> **Action item**
Line by line, print the records exactly.

> **Materials provided**
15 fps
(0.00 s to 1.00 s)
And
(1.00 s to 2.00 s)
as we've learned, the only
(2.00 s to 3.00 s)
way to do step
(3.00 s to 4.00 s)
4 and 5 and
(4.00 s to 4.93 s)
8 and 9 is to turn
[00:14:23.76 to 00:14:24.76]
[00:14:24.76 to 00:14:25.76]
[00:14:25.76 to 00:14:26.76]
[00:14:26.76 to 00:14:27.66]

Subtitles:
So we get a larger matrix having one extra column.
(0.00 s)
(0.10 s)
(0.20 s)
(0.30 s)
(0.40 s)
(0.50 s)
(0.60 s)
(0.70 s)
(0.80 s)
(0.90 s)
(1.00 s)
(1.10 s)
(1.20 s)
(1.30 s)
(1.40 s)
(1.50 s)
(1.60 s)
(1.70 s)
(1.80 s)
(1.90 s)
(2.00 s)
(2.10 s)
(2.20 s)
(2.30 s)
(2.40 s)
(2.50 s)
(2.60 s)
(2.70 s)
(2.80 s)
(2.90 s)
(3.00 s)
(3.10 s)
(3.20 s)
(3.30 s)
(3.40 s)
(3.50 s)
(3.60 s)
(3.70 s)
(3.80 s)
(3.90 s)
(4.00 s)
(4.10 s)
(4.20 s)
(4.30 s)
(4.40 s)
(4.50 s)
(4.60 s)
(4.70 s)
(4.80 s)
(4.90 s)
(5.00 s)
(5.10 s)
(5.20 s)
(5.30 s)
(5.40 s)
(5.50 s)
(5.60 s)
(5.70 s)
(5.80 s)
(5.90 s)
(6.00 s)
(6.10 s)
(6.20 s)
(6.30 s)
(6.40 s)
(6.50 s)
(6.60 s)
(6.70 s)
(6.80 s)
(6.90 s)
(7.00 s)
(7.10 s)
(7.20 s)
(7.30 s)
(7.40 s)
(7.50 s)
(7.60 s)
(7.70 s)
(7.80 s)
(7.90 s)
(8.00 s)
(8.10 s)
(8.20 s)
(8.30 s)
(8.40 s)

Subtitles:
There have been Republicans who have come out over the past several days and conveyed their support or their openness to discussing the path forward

> **Solution to this problem**
15 fps
(0.00 s to 1.00 s)
And
(1.00 s to 2.00 s)
as we've learned, the only
(2.00 s to 3.00 s)
way to do step
(3.00 s to 4.00 s)
4 and 5 and
(4.00 s to 4.93 s)
8 and 9 is to turn
[00:14:23.76 to 00:14:24.76]
[00:14:24.76 to 00:14:25.76]
[00:14:25.76 to 00:14:26.76]
[00:14:26.76 to 00:14:27.66]

Subtitles:
So we get a larger matrix having one extra column.
(0.00 s)
(0.10 s)
(0.20 s)
(0.30 s)
(0.40 s)
(0.50 s)
(0.60 s)
(0.70 s)
(0.80 s)
(0.90 s)
(1.00 s)
(1.10 s)
(1.20 s)
(1.30 s)
(1.40 s)
(1.50 s)
(1.60 s)
(1.70 s)
(1.80 s)
(1.90 s)
(2.00 s)
(2.10 s)
(2.20 s)
(2.30 s)
(2.40 s)
(2.50 s)
(2.60 s)
(2.70 s)
(2.80 s)
(2.90 s)
(3.00 s)
(3.10 s)
(3.20 s)
(3.30 s)
(3.40 s)
(3.50 s)
(3.60 s)
(3.70 s)
(3.80 s)
(3.90 s)
(4.00 s)
(4.10 s)
(4.20 s)
(4.30 s)
(4.40 s)
(4.50 s)
(4.60 s)
(4.70 s)
(4.80 s)
(4.90 s)
(5.00 s)
(5.10 s)
(5.20 s)
(5.30 s)
(5.40 s)
(5.50 s)
(5.60 s)
(5.70 s)
(5.80 s)
(5.90 s)
(6.00 s)
(6.10 s)
(6.20 s)
(6.30 s)
(6.40 s)
(6.50 s)
(6.60 s)
(6.70 s)
(6.80 s)
(6.90 s)
(7.00 s)
(7.10 s)
(7.20 s)
(7.30 s)
(7.40 s)
(7.50 s)
(7.60 s)
(7.70 s)
(7.80 s)
(7.90 s)
(8.00 s)
(8.10 s)
(8.20 s)
(8.30 s)
(8.40 s)

Subtitles:
There have been Republicans who have come out over the past several days and conveyed their support or their openness to discussing the path forward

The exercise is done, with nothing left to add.